* [Data records]
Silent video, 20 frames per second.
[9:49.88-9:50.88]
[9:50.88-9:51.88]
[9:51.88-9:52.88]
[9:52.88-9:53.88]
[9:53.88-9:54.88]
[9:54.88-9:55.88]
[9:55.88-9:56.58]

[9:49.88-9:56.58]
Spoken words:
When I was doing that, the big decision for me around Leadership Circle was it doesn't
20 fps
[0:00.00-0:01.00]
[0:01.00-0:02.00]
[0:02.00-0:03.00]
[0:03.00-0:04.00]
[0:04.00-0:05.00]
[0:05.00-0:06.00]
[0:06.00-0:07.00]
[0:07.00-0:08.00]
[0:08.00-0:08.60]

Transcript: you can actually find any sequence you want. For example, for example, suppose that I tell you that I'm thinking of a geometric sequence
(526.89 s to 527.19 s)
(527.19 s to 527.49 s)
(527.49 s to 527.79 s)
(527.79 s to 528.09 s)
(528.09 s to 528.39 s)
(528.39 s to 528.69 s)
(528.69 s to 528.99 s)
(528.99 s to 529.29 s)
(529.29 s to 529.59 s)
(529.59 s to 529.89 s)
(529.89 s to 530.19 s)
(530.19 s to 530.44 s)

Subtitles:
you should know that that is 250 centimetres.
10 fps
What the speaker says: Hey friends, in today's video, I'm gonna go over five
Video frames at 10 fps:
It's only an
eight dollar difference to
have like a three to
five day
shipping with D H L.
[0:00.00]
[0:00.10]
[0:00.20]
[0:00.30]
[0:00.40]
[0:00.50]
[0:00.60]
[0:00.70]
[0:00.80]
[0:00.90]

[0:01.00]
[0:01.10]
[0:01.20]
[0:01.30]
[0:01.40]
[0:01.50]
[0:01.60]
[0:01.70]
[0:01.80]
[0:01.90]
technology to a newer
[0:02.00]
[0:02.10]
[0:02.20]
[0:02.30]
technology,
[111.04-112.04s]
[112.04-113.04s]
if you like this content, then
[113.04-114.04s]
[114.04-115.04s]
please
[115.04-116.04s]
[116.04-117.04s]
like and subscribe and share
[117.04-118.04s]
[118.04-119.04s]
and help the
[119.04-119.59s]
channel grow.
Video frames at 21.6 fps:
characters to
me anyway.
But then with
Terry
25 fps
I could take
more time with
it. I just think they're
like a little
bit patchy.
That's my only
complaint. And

* [Task brief] Quote, with nothing altered, all lines from the start of the entries to the line that carries "[0:08.00-0:08.60]", inclusive.

* [Solution for this task]
Silent video, 20 frames per second.
[9:49.88-9:50.88]
[9:50.88-9:51.88]
[9:51.88-9:52.88]
[9:52.88-9:53.88]
[9:53.88-9:54.88]
[9:54.88-9:55.88]
[9:55.88-9:56.58]

[9:49.88-9:56.58]
Spoken words:
When I was doing that, the big decision for me around Leadership Circle was it doesn't
20 fps
[0:00.00-0:01.00]
[0:01.00-0:02.00]
[0:02.00-0:03.00]
[0:03.00-0:04.00]
[0:04.00-0:05.00]
[0:05.00-0:06.00]
[0:06.00-0:07.00]
[0:07.00-0:08.00]
[0:08.00-0:08.60]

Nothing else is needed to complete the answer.